# About this task
Print all of the data below exactly as it appears, leaving out every image.

--- Listed entries Enclosed Below ---

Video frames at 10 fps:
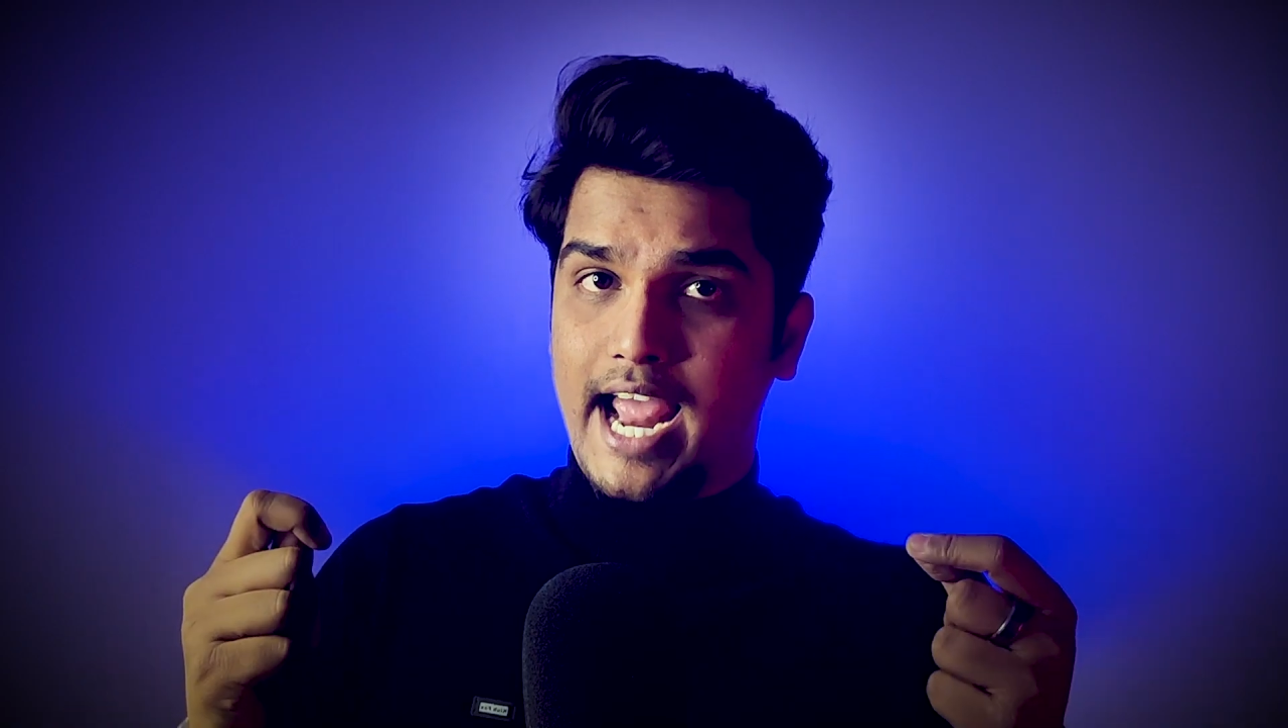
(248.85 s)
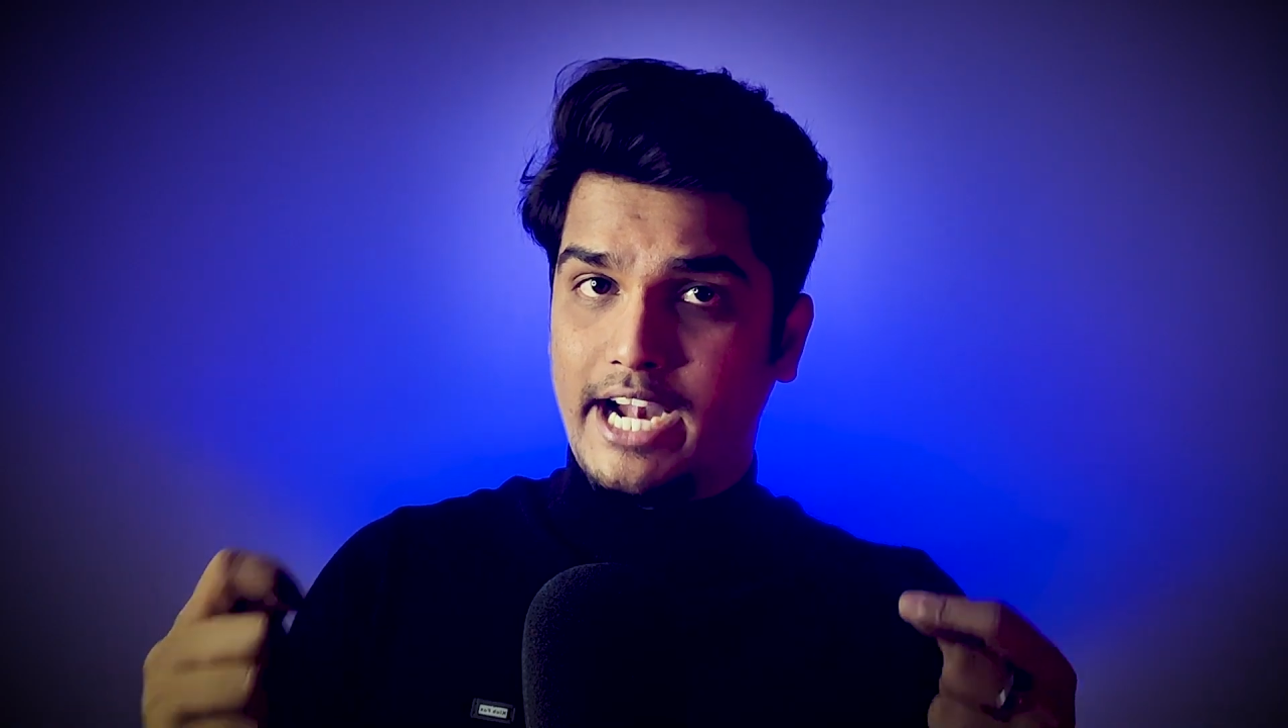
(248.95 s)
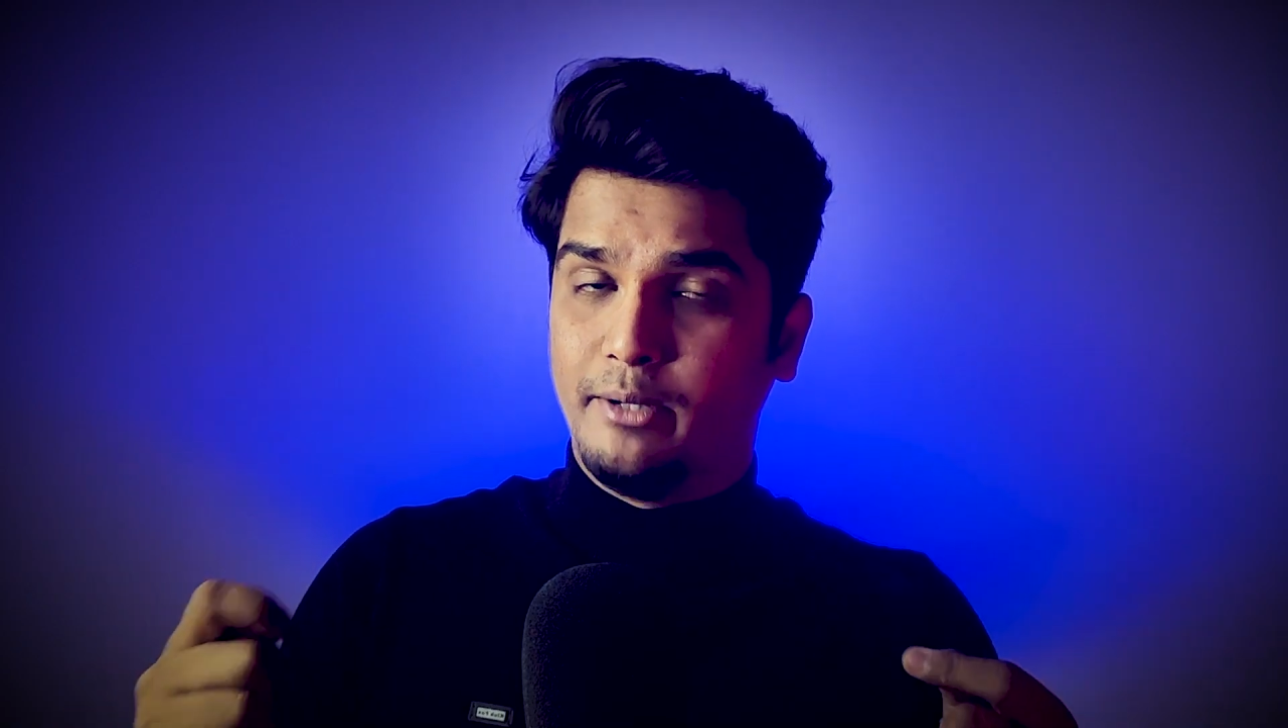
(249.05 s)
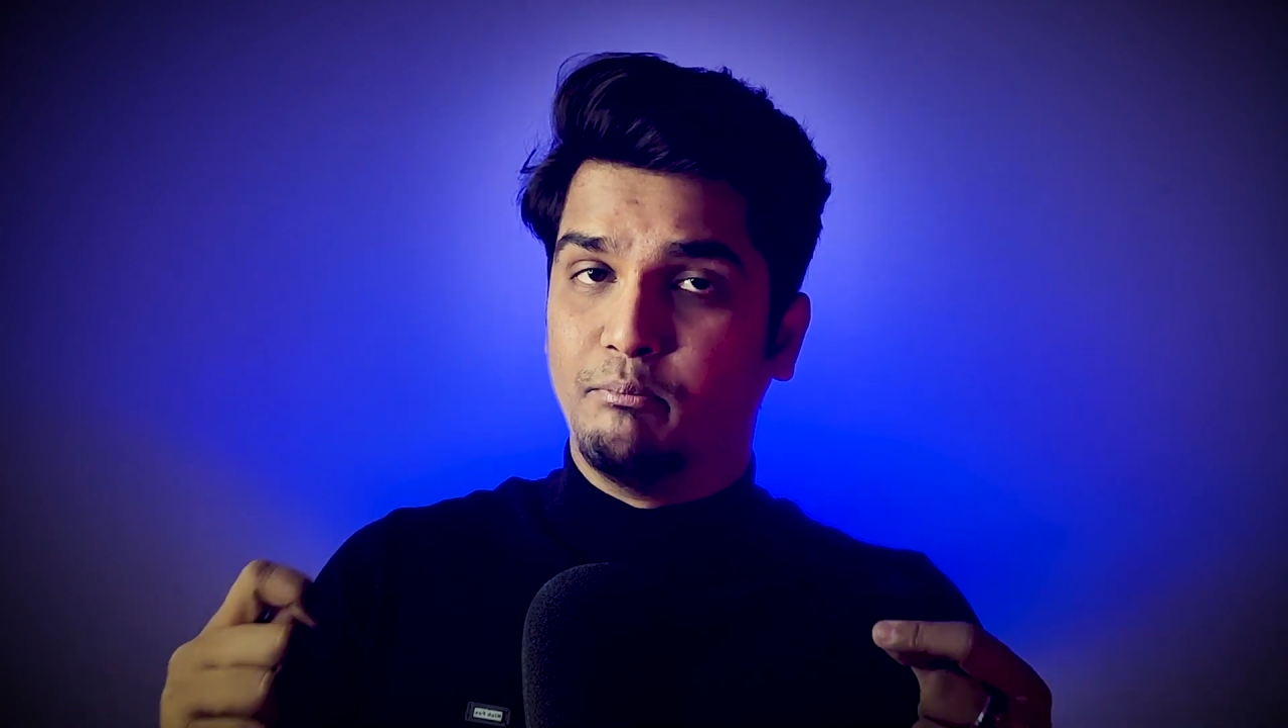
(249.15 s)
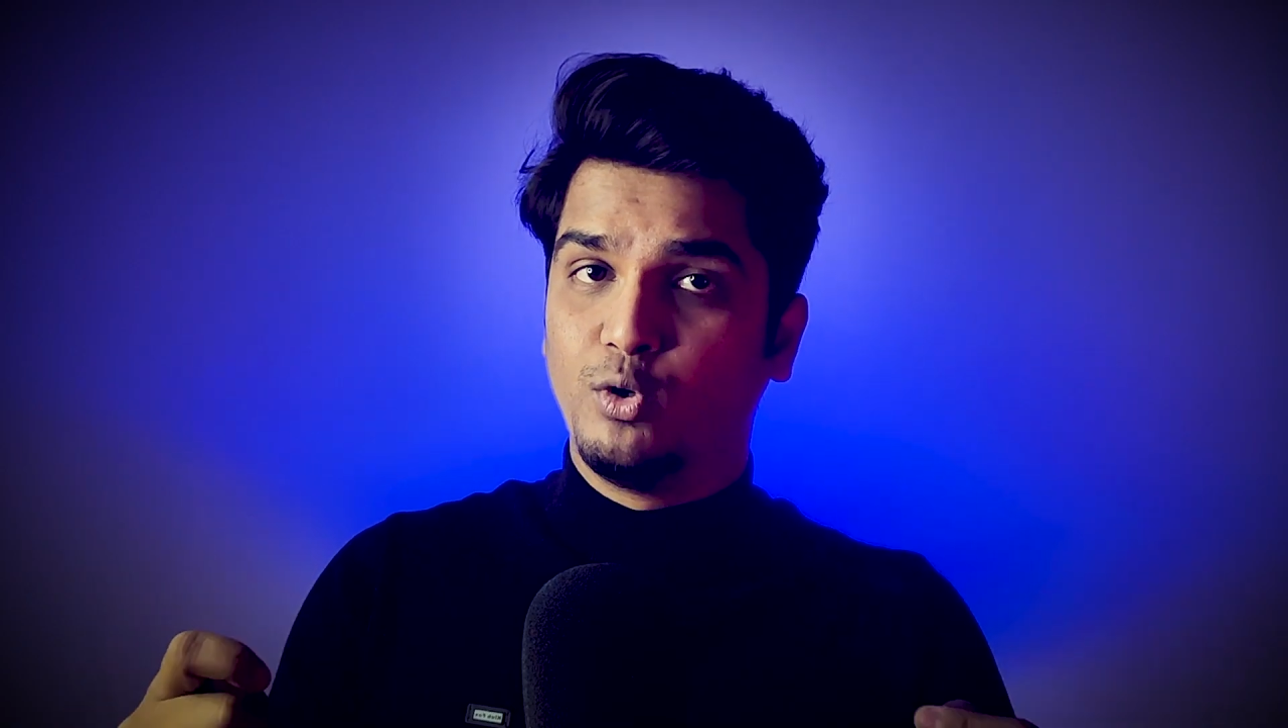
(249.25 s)

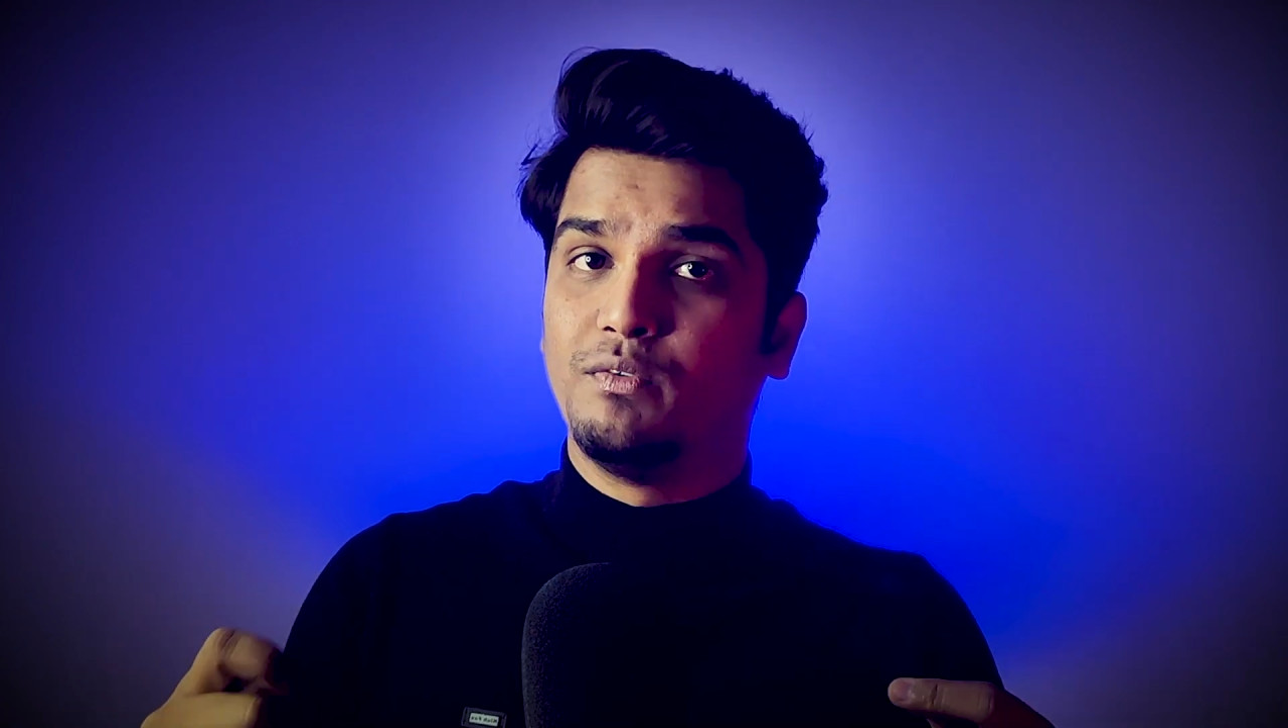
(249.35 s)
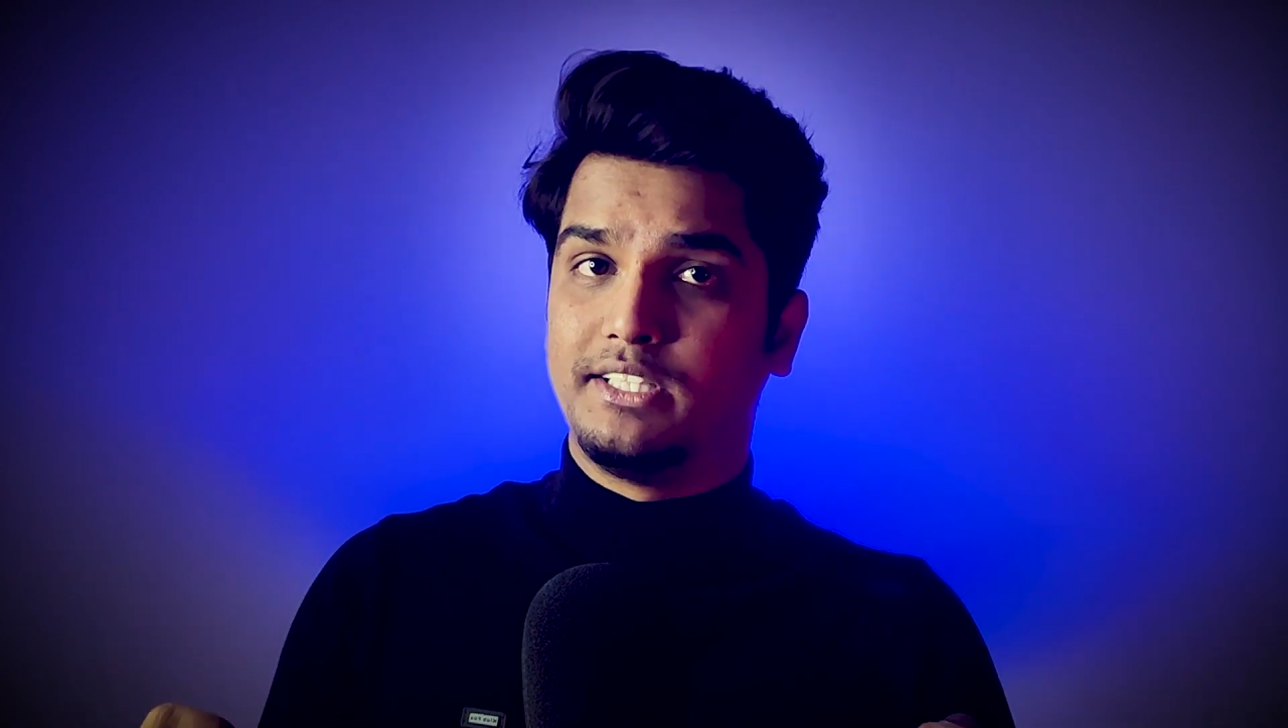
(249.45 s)
and improve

--- End of Enclosed Listed entries ---

# Solution for this exercise
Video frames at 10 fps:
(248.85 s)
(248.95 s)
(249.05 s)
(249.15 s)
(249.25 s)

(249.35 s)
(249.45 s)
and improve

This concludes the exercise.